The goal is to filter a DataFrame on a dynamic number of columns with their respective individual values. To achieve this, I've created a filter mask from a dictionary which I should be able to use each time.
However this filter mask becomes a string and therefore provides a 'KeyError'. Some example of how my logic works.
import pandas as pd
# Create a list of dictionaries with the data for each row
data = [{'col1': 1, 'col2': 'a', 'col3': True, 'col4': 1.0},
{'col1': 2, 'col2': 'b', 'col3': False, 'col4': 2.0},
{'col1': 1, 'col2': 'c', 'col3': True, 'col4': 3.0},
{'col1': 2, 'col2': 'd', 'col3': False, 'col4': 4.0},
{'col1': 1, 'col2': 'e', 'col3': True, 'col4': 5.0}]
df = pd.DataFrame(data)
filter_dict = {'col1': 1, 'col3': True,}
def create_filter_query_for_df(filter_dict):
query = ""
for i, (column, values) in enumerate(filter_dict.items()):
if i > 0:
query += " & "
if isinstance(values,float) or isinstance(values,int):
query += f"(data['{column}'] == {values})"
else:
query += f"(data['{column}'] == '{values}')"
return query
df[create_filter_query_for_df(filter_dict)]
Result is:
KeyError: "(data['col1'] == 1) & (data['col3'] == True)"

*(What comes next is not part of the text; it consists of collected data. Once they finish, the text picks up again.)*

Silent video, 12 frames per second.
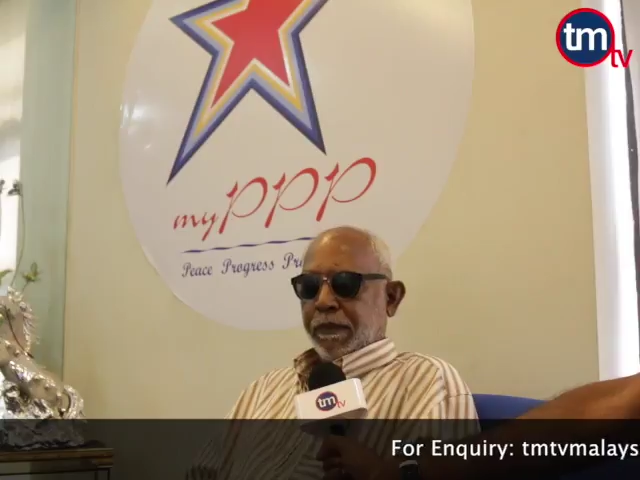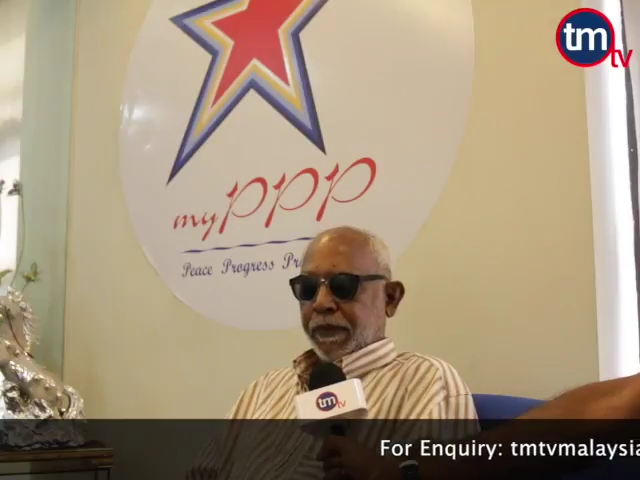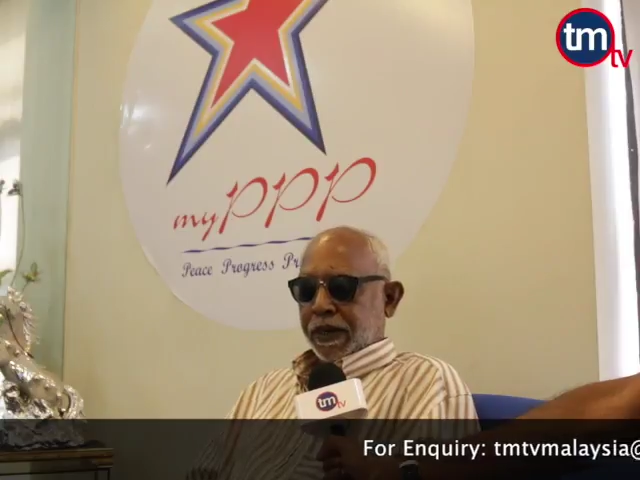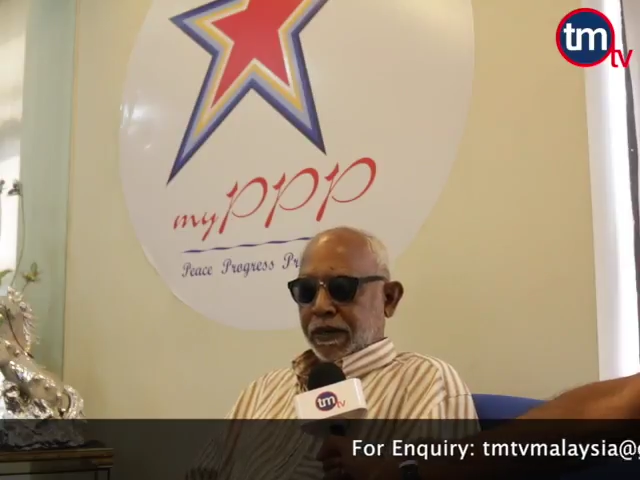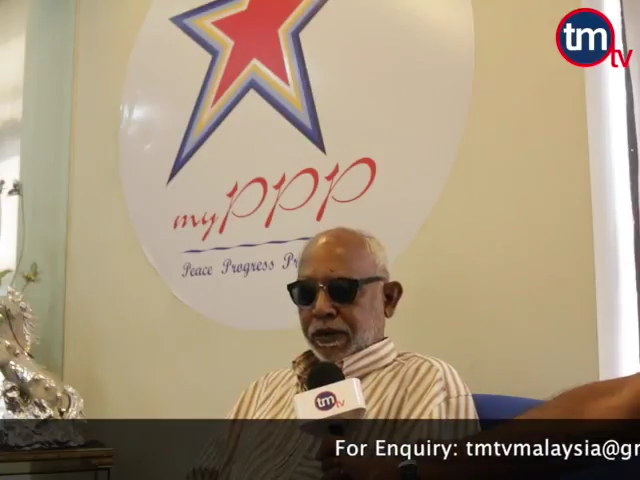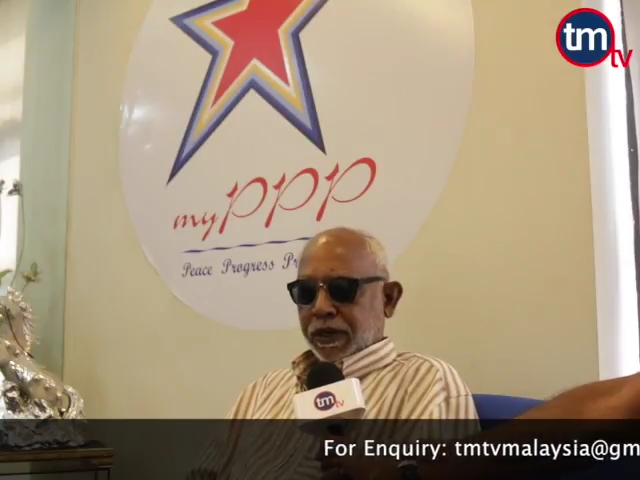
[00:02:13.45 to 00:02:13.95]

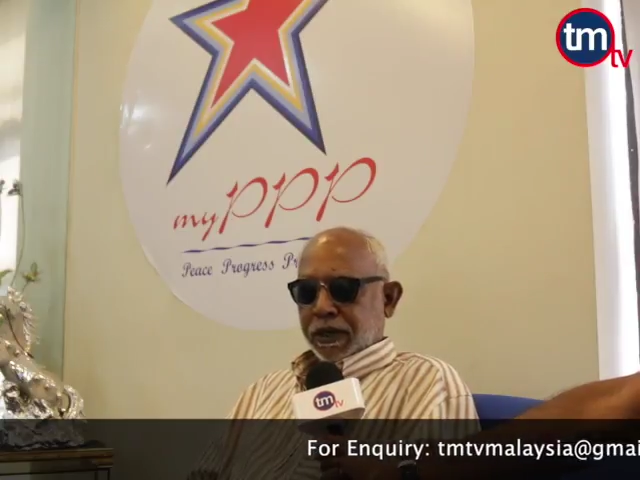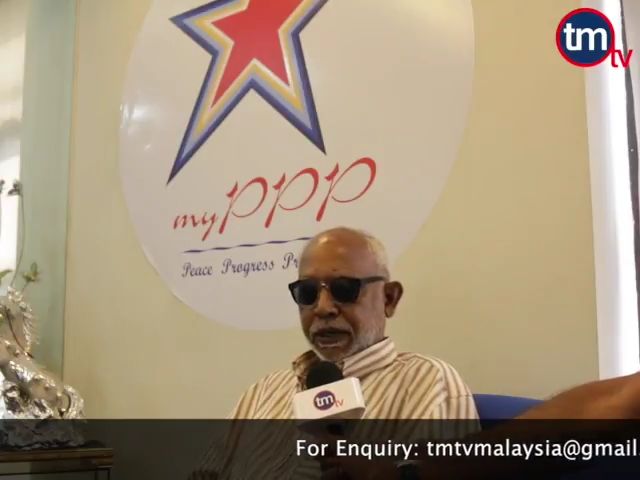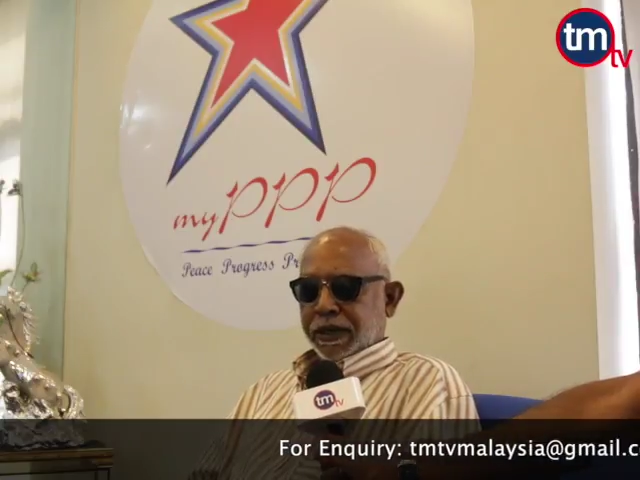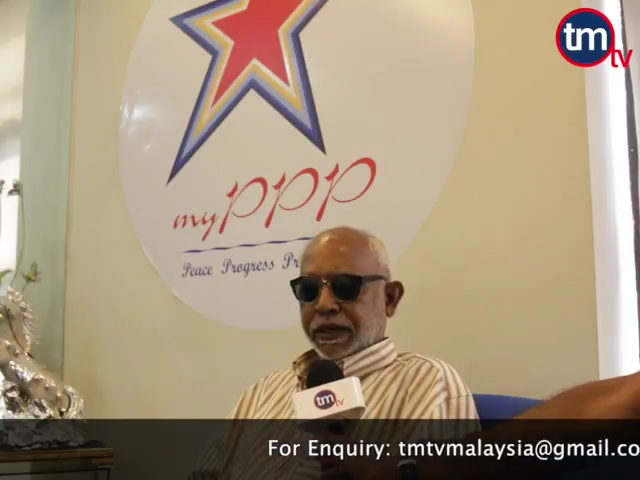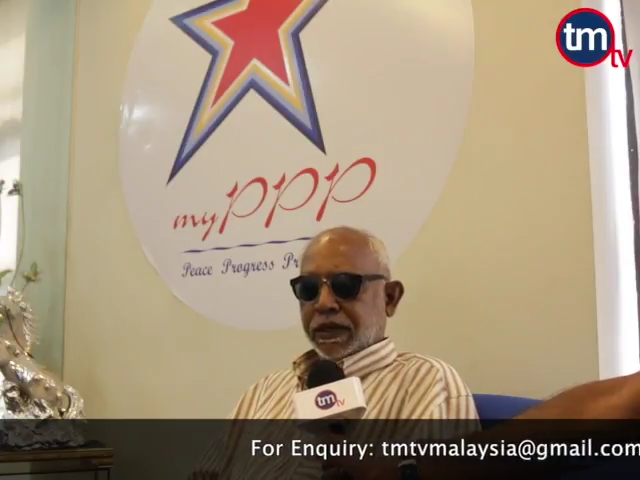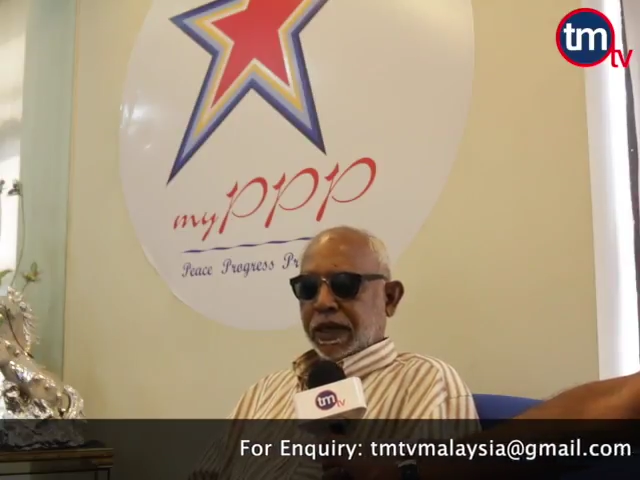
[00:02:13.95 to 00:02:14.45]
But during
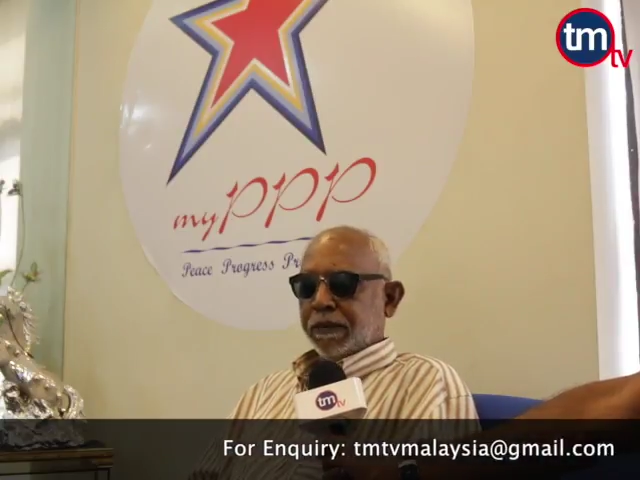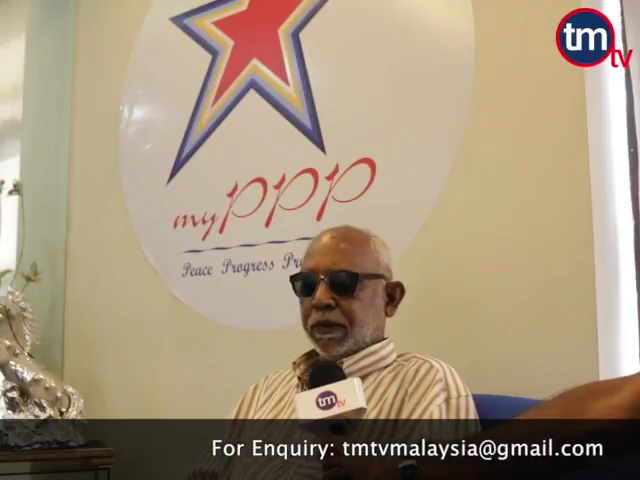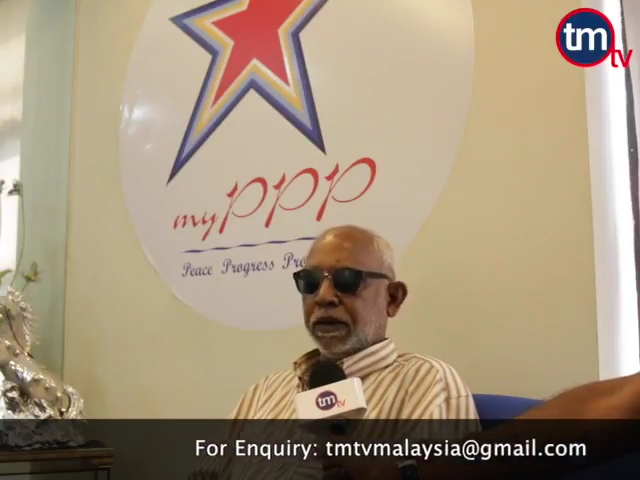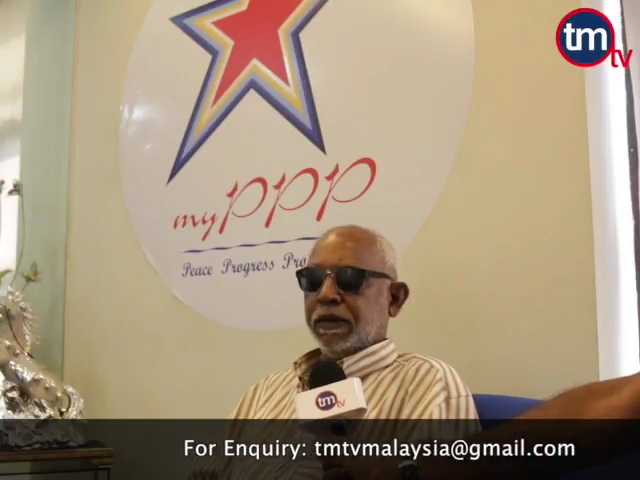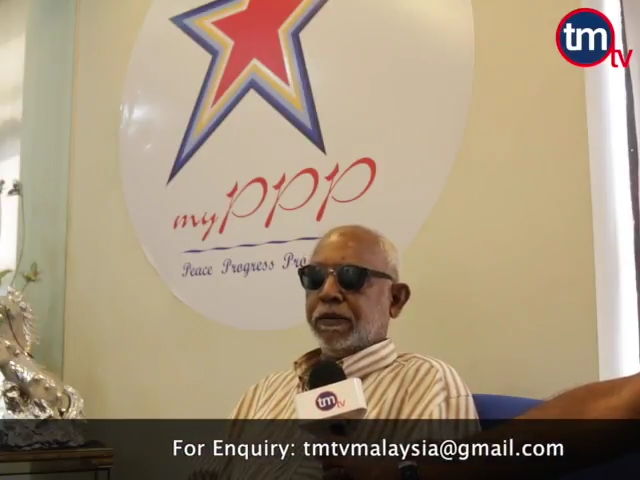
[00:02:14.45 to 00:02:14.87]
the theater, I'm not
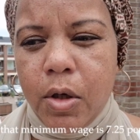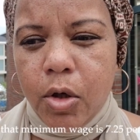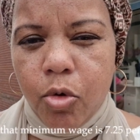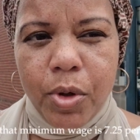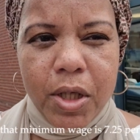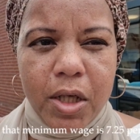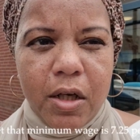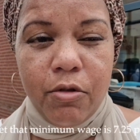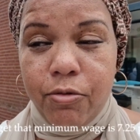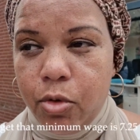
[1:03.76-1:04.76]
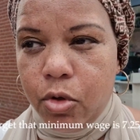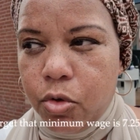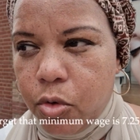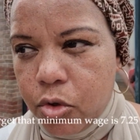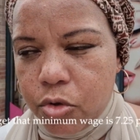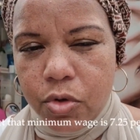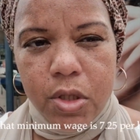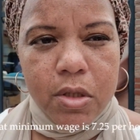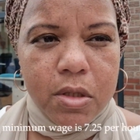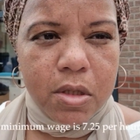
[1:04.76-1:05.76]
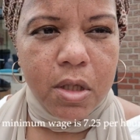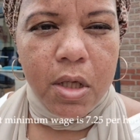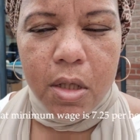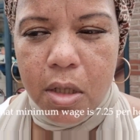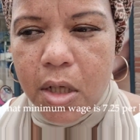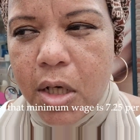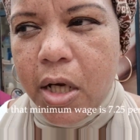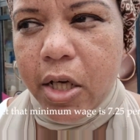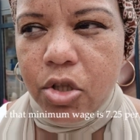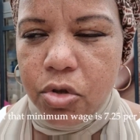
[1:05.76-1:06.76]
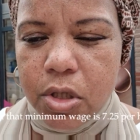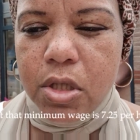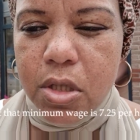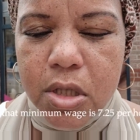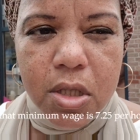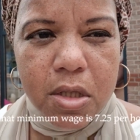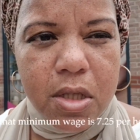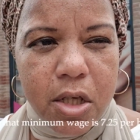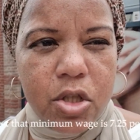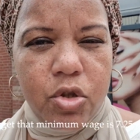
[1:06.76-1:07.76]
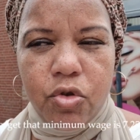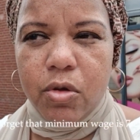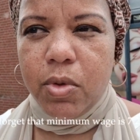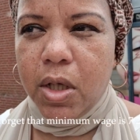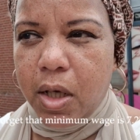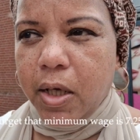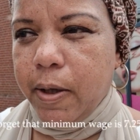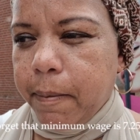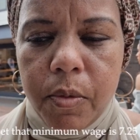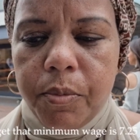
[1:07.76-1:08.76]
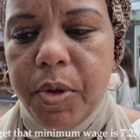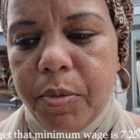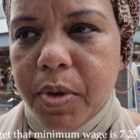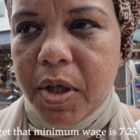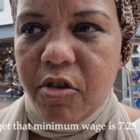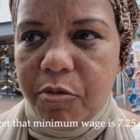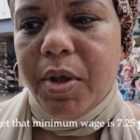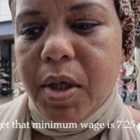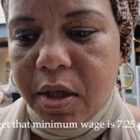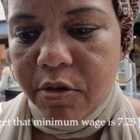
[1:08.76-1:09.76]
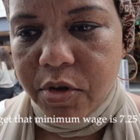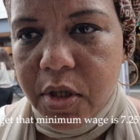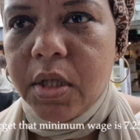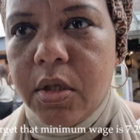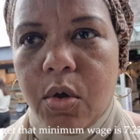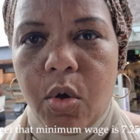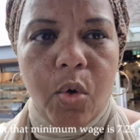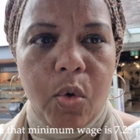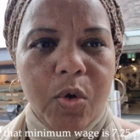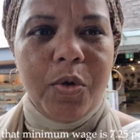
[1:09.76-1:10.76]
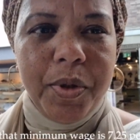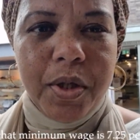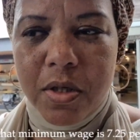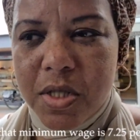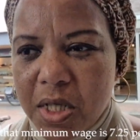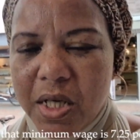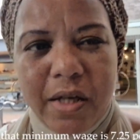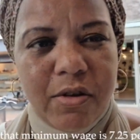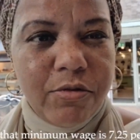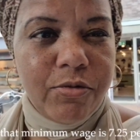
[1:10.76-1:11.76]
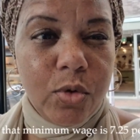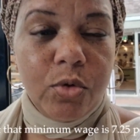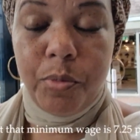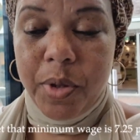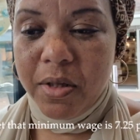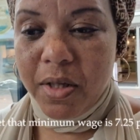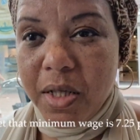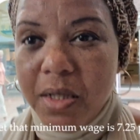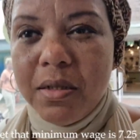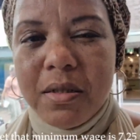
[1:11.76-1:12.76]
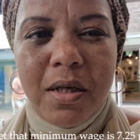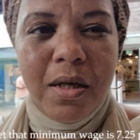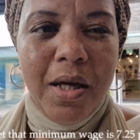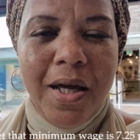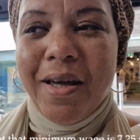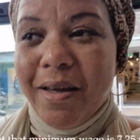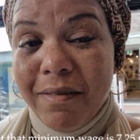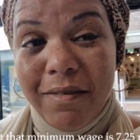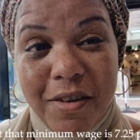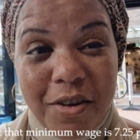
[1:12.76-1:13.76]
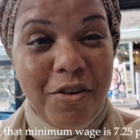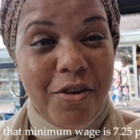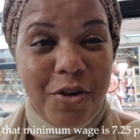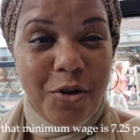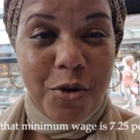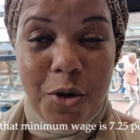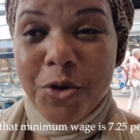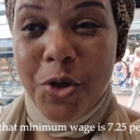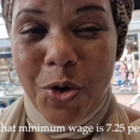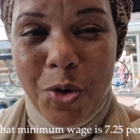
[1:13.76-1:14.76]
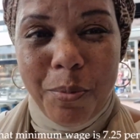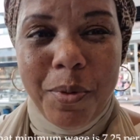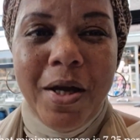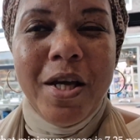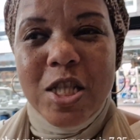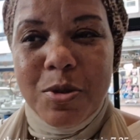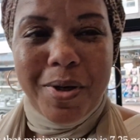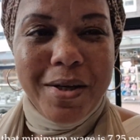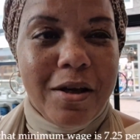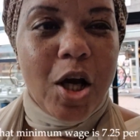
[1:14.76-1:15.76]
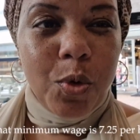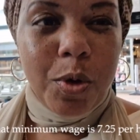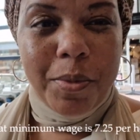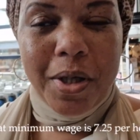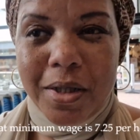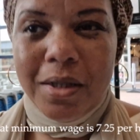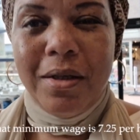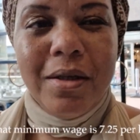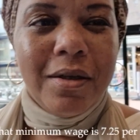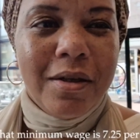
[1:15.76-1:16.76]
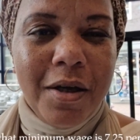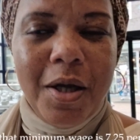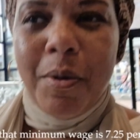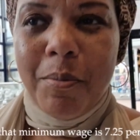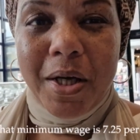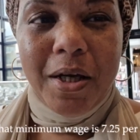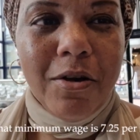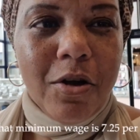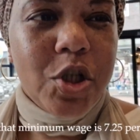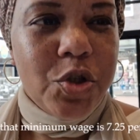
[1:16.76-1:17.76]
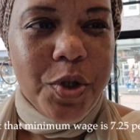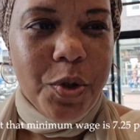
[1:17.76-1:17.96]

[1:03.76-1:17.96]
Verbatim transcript: Nobody can afford groceries. The electricity is extremely high. People have been living in the cold because they can't afford to pay their heat. And they all around Europe spending our money buying luxury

The issue is that the create_filter_query_for_df() will return a string and it should be boolean variable. If you would make the mask as following:
mask1 = "(data['col1'] == 1) & (data['col3'] == True)" # the same error is returned;
# However if you format as below, it provides a success
mask2 = (data['col1'] == 1) & (data['col3'] == True)
The type of mask1 will be str. The type of mask2 will be boolean.
However, I can't use bool(mask1) because then I can't use it anymore as filter condition. I'm quite stuck so need some help here.
Apologies if I took a completely wrong approach in trying to get to the filter, it seemed quite a suitable solution to me.
Thanks in advance!